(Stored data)
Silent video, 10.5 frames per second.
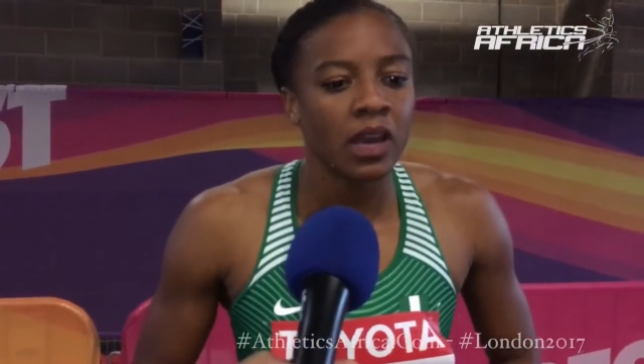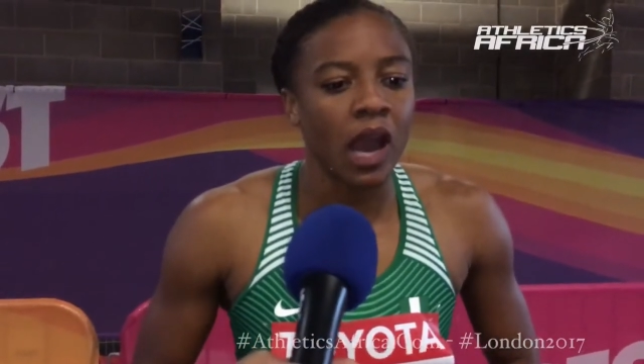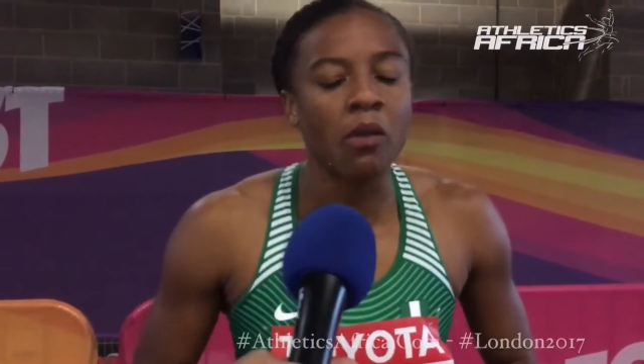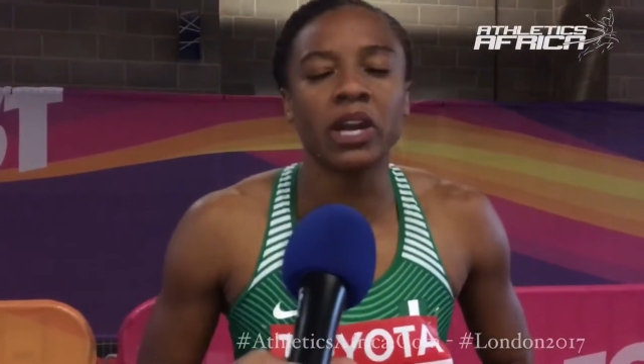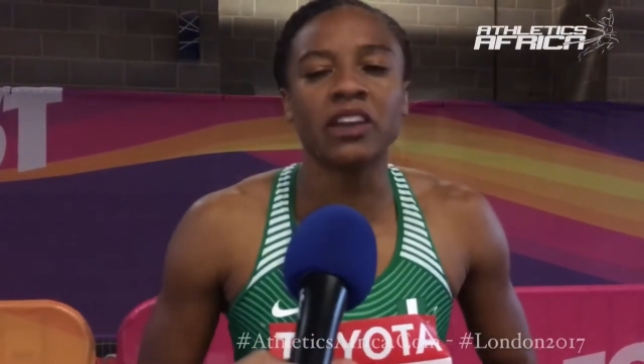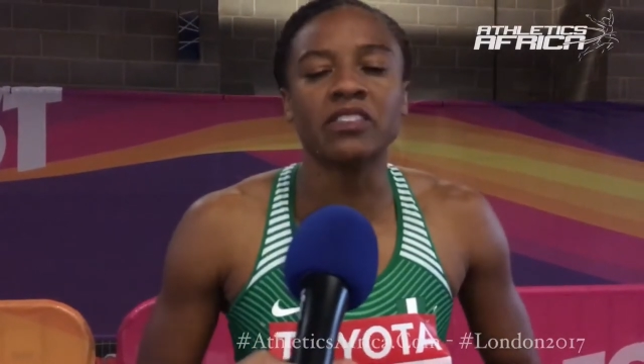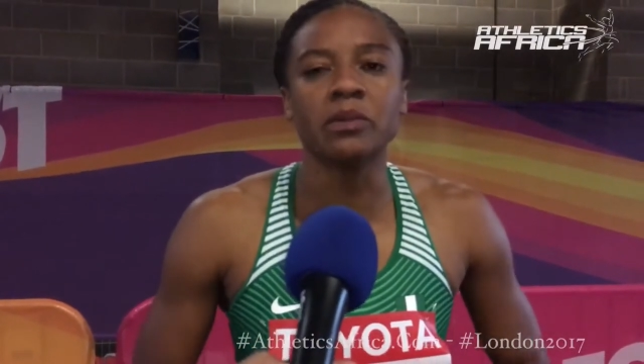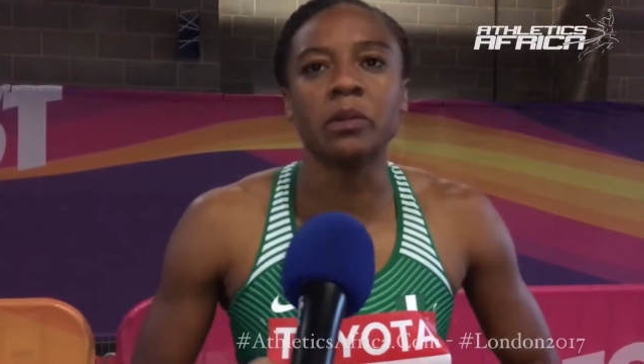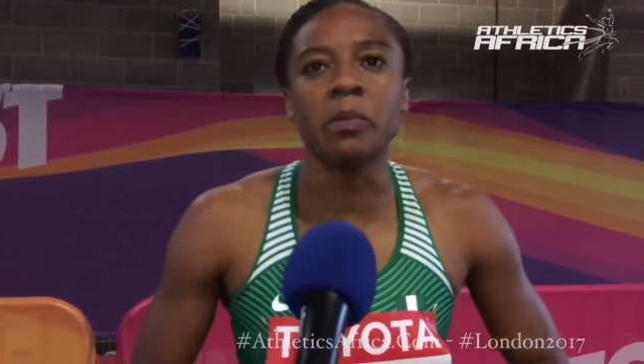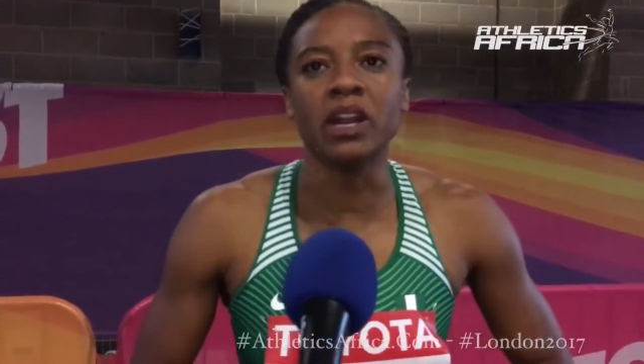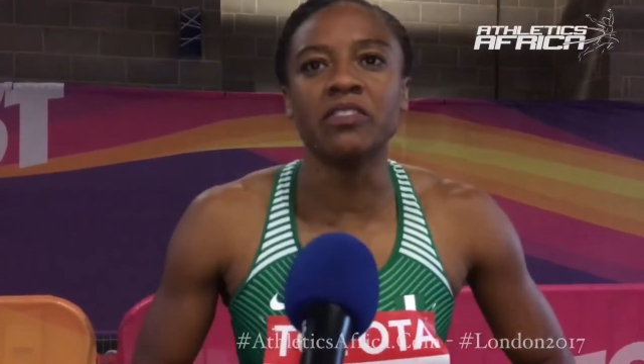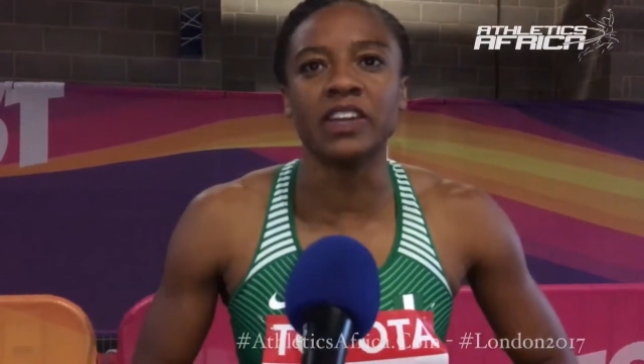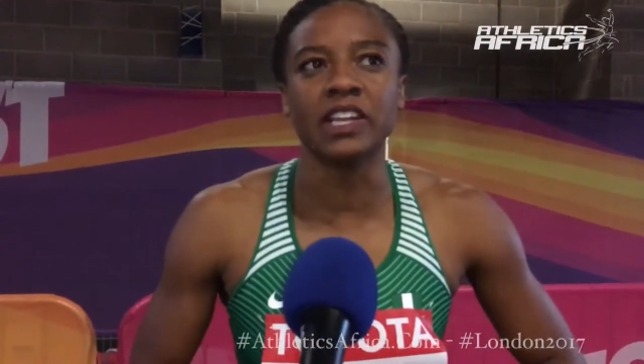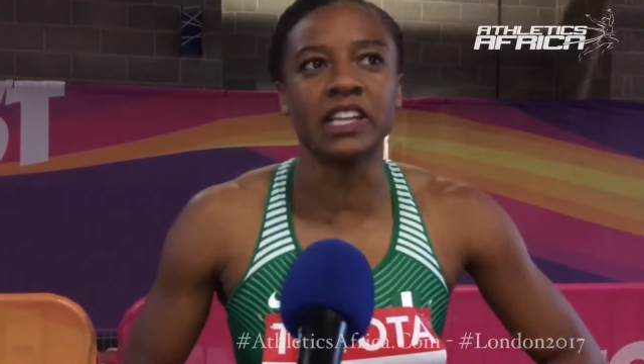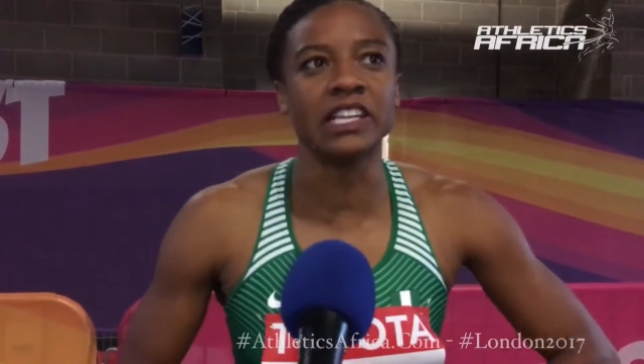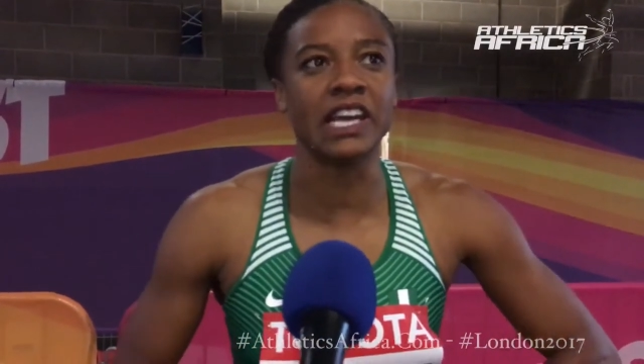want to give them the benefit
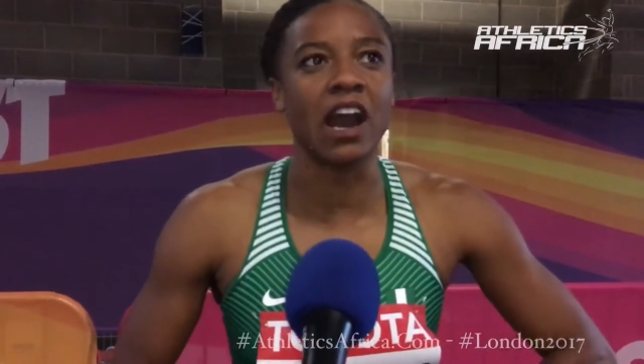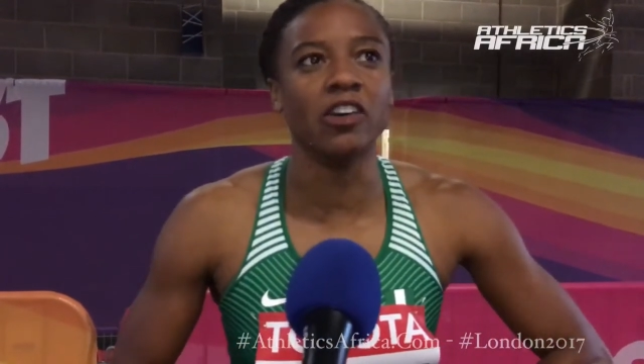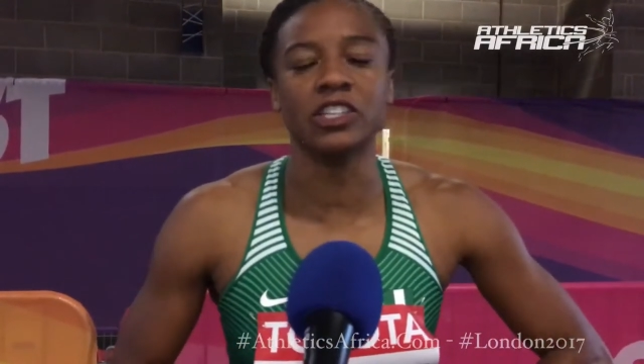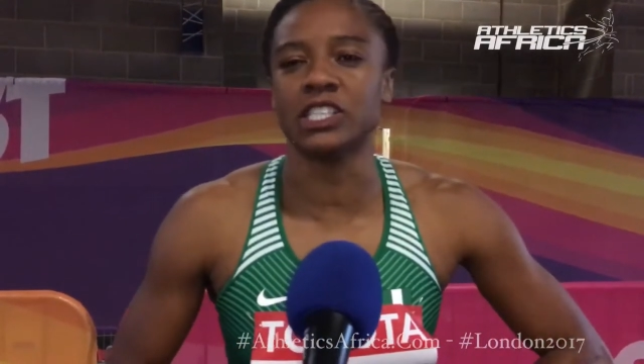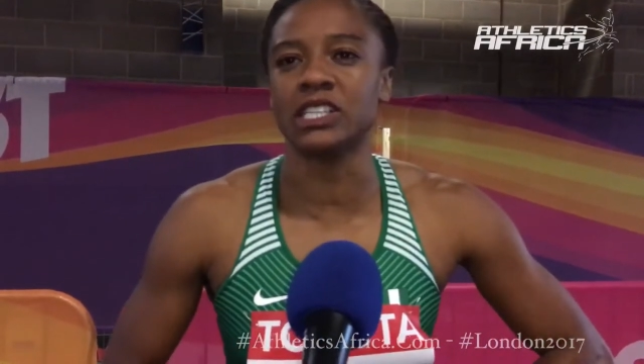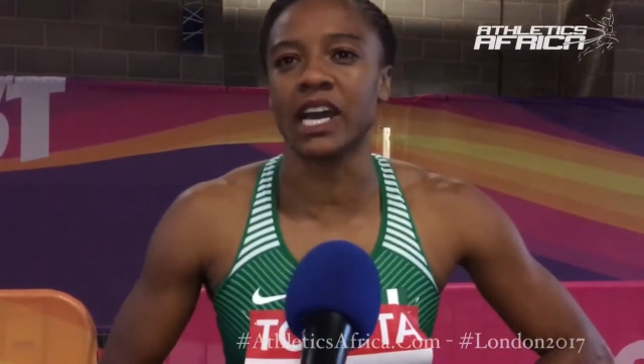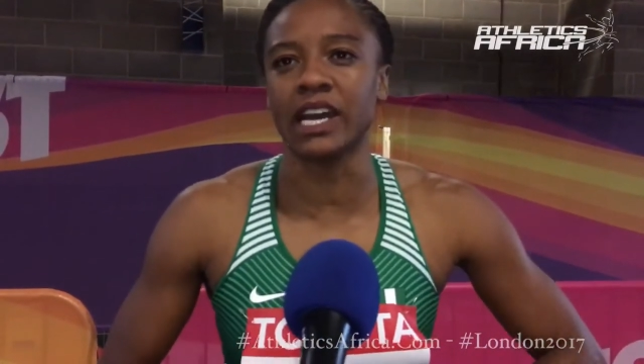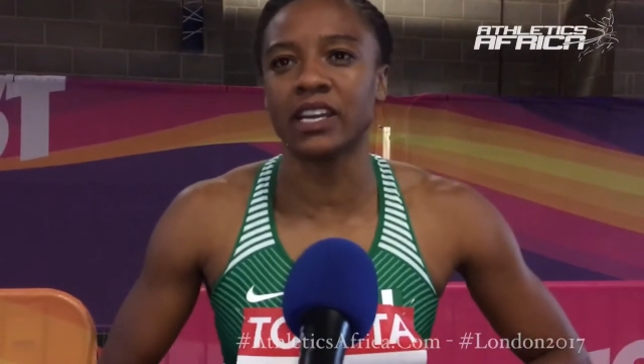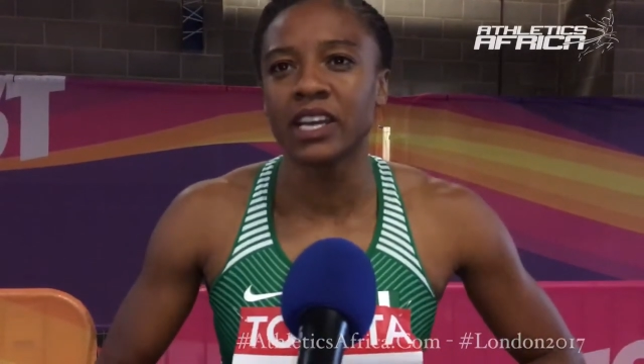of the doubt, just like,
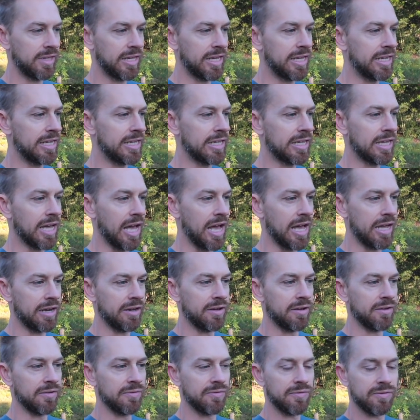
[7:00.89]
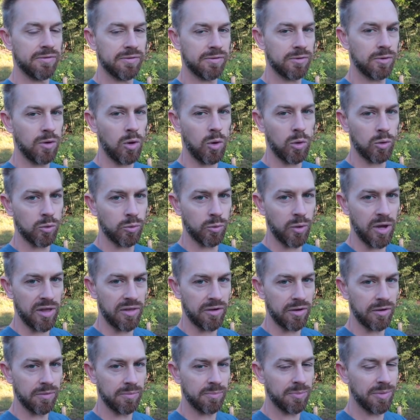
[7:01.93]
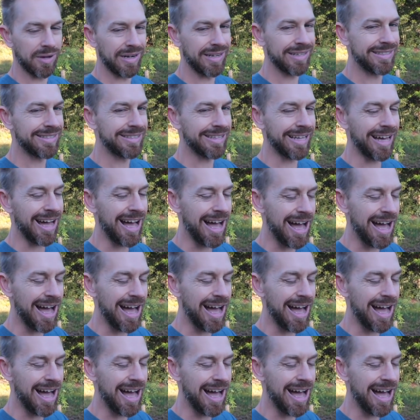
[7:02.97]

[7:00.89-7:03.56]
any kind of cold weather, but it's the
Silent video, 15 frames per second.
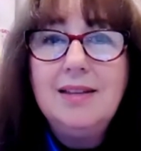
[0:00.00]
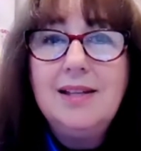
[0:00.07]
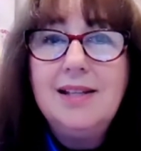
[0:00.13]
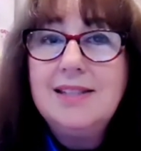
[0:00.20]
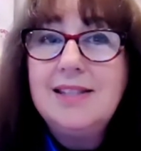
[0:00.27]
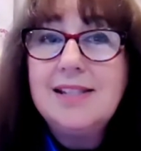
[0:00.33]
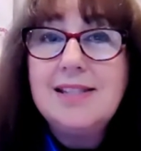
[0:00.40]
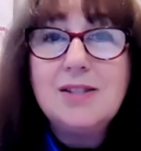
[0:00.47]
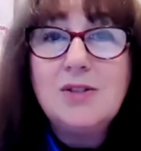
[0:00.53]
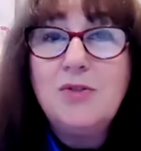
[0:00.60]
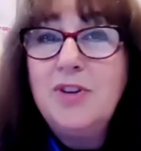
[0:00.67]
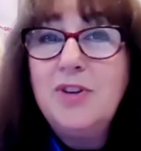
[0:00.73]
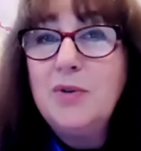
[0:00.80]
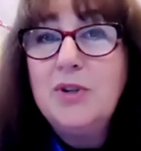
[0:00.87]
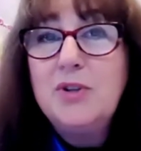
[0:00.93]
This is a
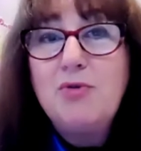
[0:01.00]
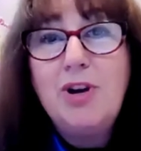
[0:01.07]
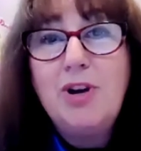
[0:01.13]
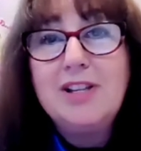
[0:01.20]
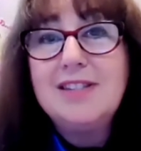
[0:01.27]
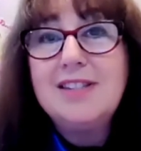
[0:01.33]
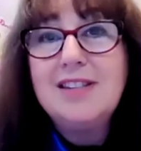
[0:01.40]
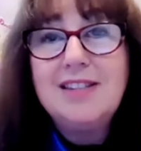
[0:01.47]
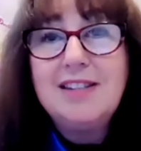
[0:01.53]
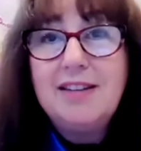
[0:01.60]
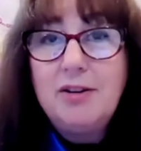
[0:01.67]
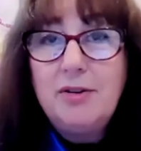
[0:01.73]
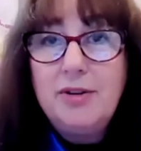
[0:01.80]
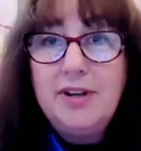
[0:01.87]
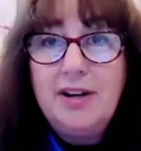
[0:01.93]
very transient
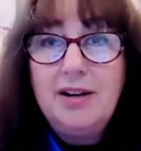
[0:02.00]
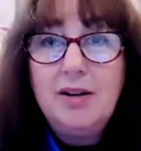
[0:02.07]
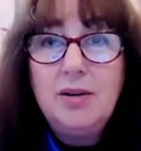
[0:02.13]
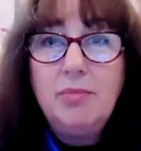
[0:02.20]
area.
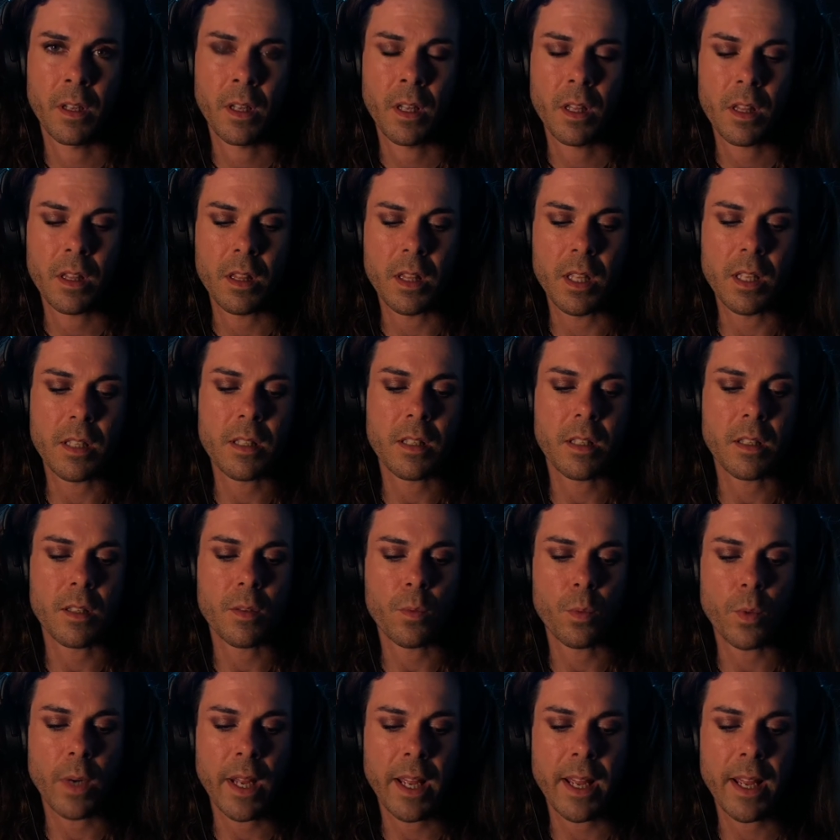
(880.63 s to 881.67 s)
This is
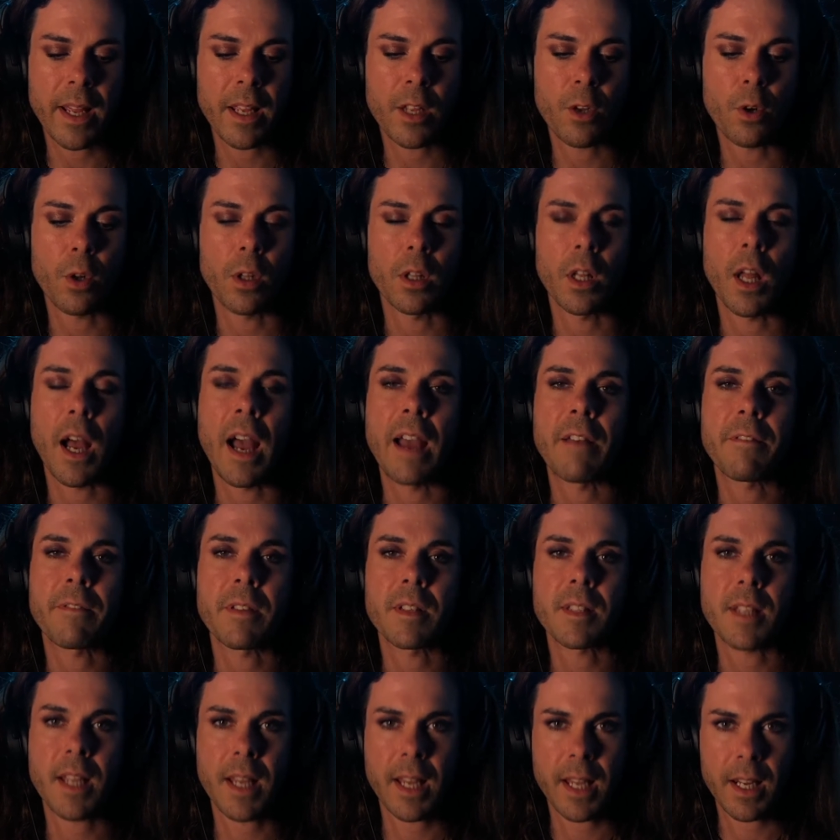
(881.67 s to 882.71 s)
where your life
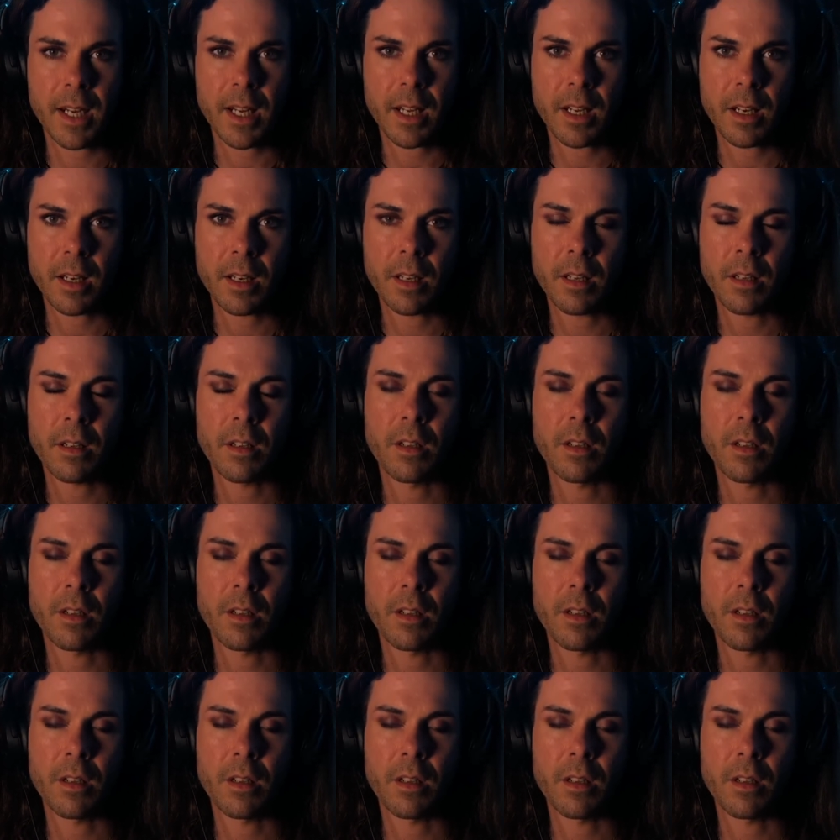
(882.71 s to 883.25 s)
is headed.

* _EXERCISE_: The whole of the data above needs retyping exactly, with pictures omitted.

* _ANSWER TO THIS TASK_:
Silent video, 10.5 frames per second.
want to give them the benefit
of the doubt, just like,
[7:00.89]
[7:01.93]
[7:02.97]

[7:00.89-7:03.56]
any kind of cold weather, but it's the
Silent video, 15 frames per second.
[0:00.00]
[0:00.07]
[0:00.13]
[0:00.20]
[0:00.27]
[0:00.33]
[0:00.40]
[0:00.47]
[0:00.53]
[0:00.60]
[0:00.67]
[0:00.73]
[0:00.80]
[0:00.87]
[0:00.93]
This is a
[0:01.00]
[0:01.07]
[0:01.13]
[0:01.20]
[0:01.27]
[0:01.33]
[0:01.40]
[0:01.47]
[0:01.53]
[0:01.60]
[0:01.67]
[0:01.73]
[0:01.80]
[0:01.87]
[0:01.93]
very transient
[0:02.00]
[0:02.07]
[0:02.13]
[0:02.20]
area.
(880.63 s to 881.67 s)
This is
(881.67 s to 882.71 s)
where your life
(882.71 s to 883.25 s)
is headed.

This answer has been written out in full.